[Extracted records]

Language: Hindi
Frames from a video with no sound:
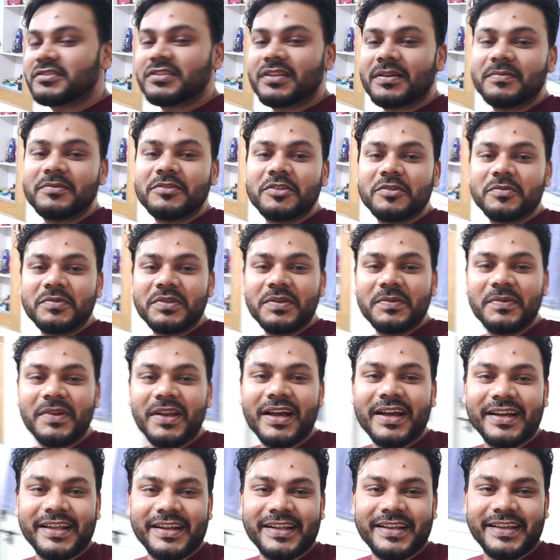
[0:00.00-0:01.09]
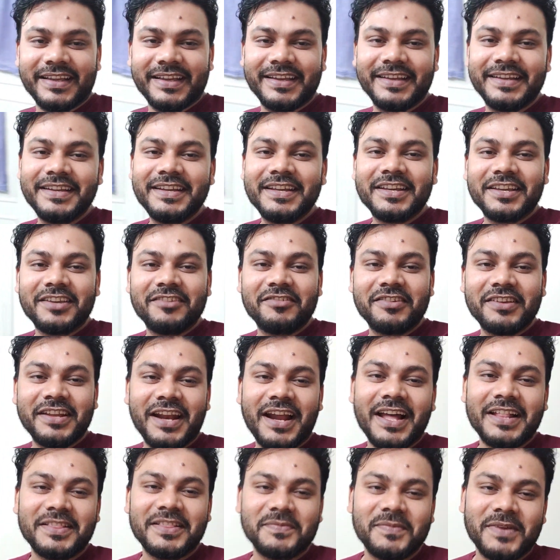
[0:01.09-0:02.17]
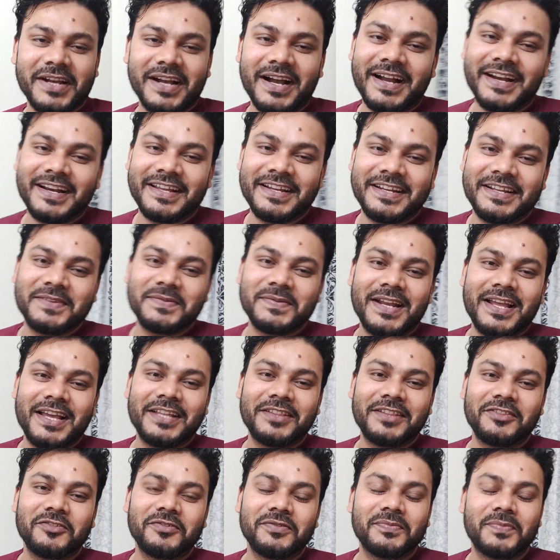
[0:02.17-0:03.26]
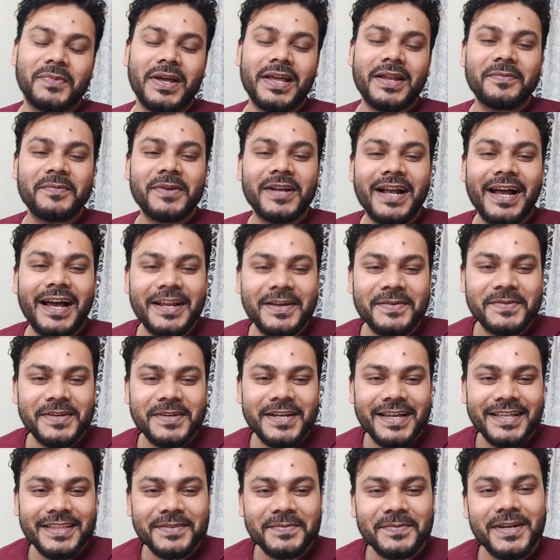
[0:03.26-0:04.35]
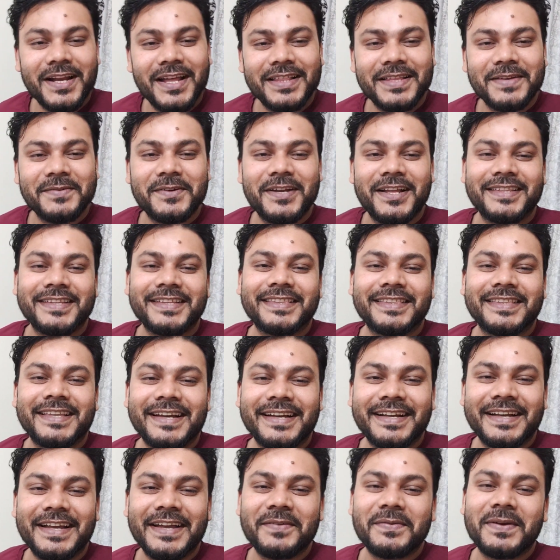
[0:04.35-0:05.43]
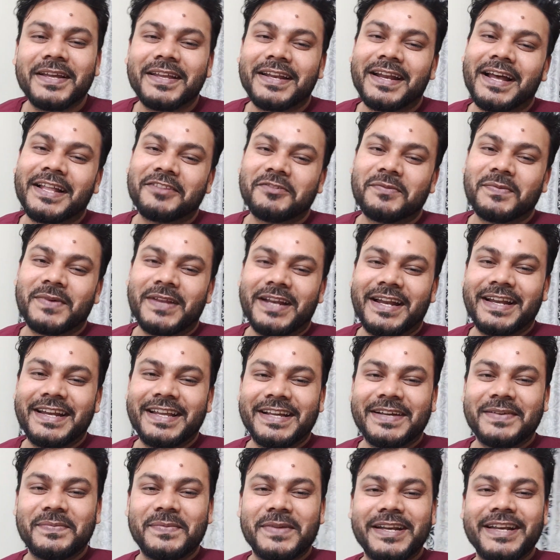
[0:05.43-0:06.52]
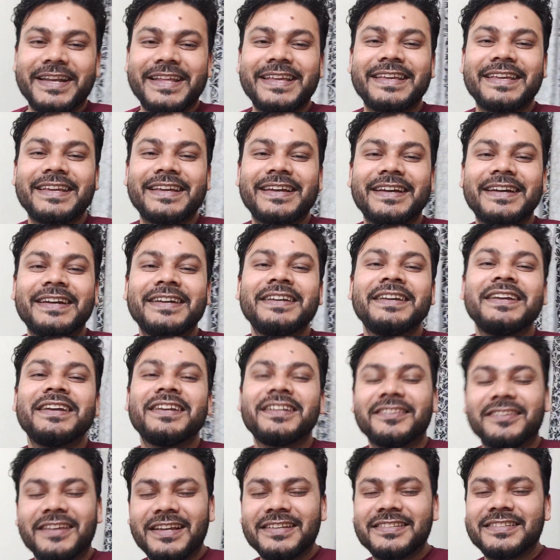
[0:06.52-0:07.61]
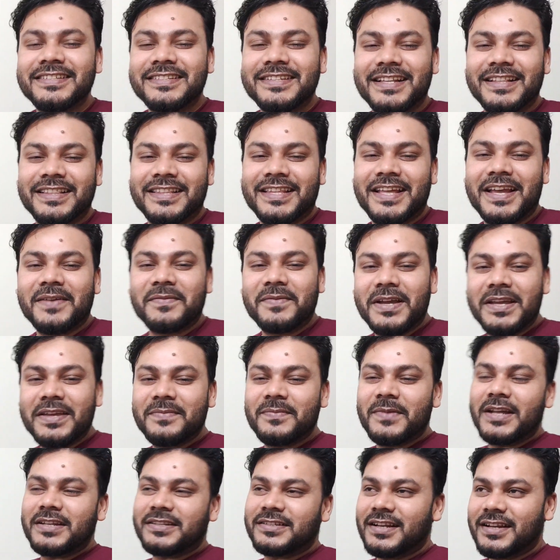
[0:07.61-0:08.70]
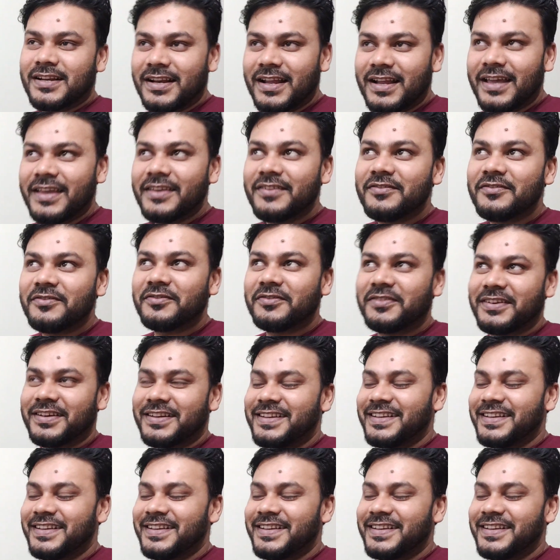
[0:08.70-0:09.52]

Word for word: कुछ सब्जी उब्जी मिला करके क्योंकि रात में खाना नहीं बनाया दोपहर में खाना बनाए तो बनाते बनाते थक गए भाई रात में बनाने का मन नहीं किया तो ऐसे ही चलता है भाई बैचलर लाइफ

--

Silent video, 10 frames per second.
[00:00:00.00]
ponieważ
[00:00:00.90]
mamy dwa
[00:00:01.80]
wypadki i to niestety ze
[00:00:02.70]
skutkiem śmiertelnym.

...

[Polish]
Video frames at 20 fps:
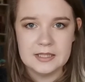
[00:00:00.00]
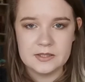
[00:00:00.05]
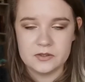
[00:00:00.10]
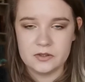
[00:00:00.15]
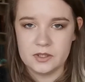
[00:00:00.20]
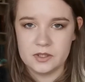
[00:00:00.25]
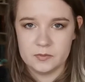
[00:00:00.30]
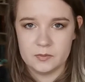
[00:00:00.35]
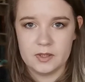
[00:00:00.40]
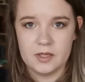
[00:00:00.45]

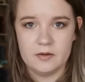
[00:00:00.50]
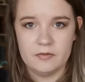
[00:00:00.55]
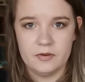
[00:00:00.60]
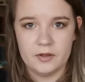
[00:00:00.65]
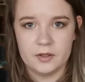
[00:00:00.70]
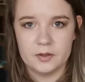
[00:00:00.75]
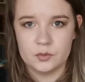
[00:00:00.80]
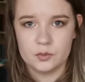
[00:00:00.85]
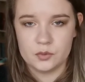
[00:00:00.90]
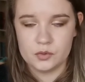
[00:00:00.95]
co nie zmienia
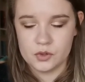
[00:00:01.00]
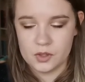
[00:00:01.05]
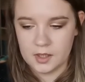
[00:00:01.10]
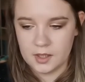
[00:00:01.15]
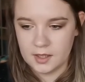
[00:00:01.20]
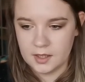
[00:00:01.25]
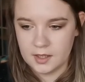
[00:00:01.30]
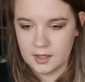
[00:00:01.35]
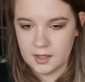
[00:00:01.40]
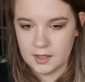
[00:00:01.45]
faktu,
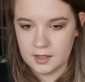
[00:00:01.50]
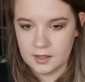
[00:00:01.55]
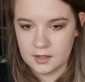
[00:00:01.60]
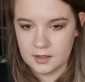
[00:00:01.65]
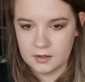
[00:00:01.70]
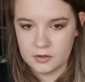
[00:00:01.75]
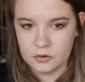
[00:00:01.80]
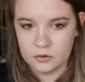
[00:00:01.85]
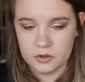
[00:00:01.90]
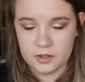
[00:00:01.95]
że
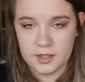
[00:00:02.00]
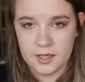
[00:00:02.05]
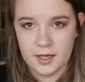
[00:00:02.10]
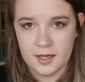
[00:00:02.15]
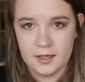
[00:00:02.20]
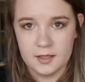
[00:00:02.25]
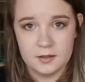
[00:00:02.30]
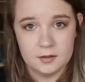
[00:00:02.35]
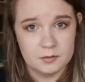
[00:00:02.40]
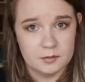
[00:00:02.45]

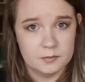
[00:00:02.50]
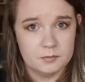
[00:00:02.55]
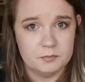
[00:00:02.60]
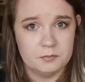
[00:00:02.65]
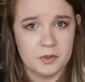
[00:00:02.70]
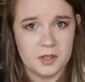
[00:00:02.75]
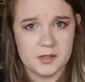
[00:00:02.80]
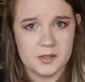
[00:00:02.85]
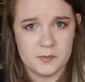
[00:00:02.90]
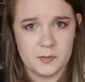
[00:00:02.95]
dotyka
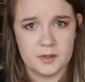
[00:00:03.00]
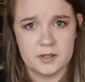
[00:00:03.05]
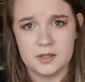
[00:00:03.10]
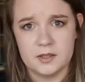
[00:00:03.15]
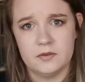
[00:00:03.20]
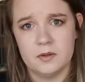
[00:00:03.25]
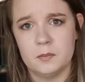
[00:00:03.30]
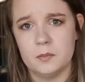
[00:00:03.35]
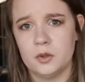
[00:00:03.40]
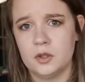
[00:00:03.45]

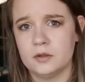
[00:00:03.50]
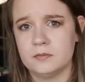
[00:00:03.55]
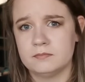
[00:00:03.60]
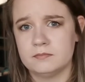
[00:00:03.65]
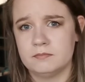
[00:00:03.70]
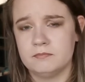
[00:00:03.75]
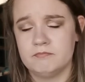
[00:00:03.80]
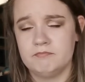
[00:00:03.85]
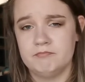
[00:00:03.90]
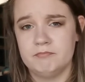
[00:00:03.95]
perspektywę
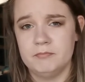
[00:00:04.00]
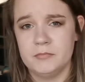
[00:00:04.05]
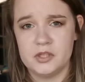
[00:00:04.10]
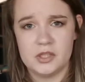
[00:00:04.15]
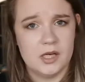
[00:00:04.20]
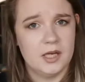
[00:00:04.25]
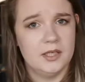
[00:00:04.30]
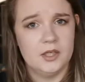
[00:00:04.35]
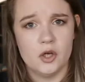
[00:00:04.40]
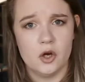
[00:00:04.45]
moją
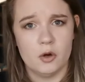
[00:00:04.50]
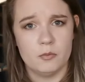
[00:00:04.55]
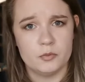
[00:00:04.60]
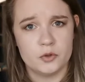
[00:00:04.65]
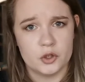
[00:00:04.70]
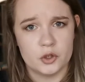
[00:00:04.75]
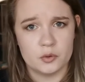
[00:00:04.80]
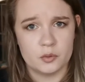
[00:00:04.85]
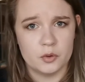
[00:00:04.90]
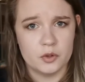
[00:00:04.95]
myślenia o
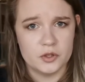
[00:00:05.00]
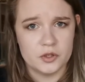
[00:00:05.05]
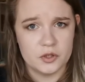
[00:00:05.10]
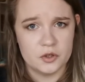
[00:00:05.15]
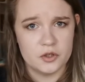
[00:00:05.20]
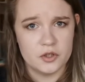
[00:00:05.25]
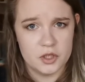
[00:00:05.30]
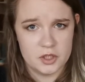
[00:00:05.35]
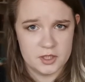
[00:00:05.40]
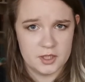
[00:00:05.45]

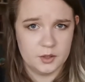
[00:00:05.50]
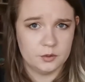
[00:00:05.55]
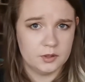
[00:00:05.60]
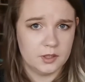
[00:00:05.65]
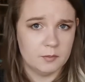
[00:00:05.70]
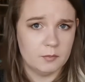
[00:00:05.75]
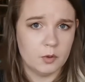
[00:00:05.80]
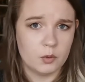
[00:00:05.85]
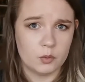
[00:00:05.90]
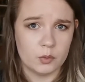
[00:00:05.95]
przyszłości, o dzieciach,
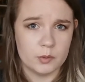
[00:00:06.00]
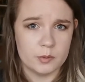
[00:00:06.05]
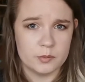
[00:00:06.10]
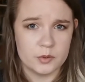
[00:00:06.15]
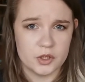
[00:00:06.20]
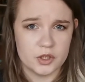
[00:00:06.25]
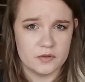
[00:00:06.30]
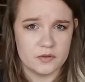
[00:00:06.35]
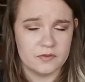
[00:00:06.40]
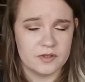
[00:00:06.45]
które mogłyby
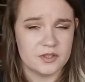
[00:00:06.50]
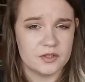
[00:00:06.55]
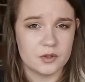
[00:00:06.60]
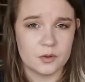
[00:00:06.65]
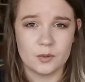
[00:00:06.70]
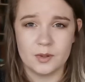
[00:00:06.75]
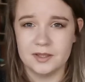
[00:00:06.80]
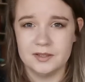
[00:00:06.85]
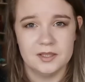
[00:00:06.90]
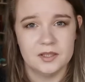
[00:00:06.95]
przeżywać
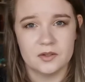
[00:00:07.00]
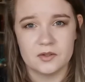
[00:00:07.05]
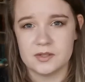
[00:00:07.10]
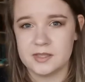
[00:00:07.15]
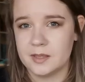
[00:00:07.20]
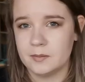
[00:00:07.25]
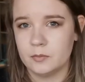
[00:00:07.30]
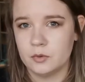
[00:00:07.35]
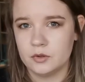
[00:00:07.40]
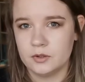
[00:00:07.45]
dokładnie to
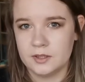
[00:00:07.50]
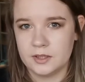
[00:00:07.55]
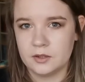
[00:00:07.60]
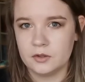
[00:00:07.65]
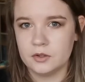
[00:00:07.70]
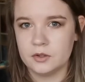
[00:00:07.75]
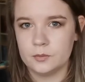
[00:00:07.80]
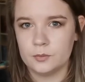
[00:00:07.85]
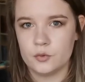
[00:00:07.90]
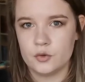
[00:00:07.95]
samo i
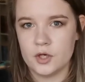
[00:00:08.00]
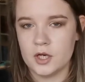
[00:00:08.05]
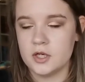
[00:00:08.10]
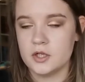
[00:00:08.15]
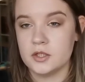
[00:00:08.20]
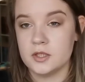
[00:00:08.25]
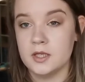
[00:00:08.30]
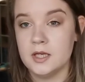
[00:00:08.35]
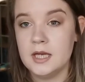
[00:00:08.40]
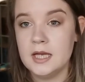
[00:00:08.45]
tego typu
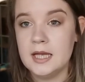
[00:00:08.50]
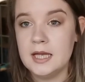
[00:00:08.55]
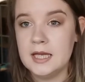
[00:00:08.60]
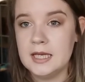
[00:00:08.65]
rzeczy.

### Problem description:
Copy word for word the span of the records above that begins at the line with "[0:00.00-0:01.09]" and ends at the line with "Word for word: कुछ", including those two lines but not the pictures.

### The answer:
[0:00.00-0:01.09]
[0:01.09-0:02.17]
[0:02.17-0:03.26]
[0:03.26-0:04.35]
[0:04.35-0:05.43]
[0:05.43-0:06.52]
[0:06.52-0:07.61]
[0:07.61-0:08.70]
[0:08.70-0:09.52]

Word for word: कुछ सब्जी उब्जी मिला करके क्योंकि रात में खाना नहीं बनाया दोपहर में खाना बनाए तो बनाते बनाते थक गए भाई रात में बनाने का मन नहीं किया तो ऐसे ही चलता है भाई बैचलर लाइफ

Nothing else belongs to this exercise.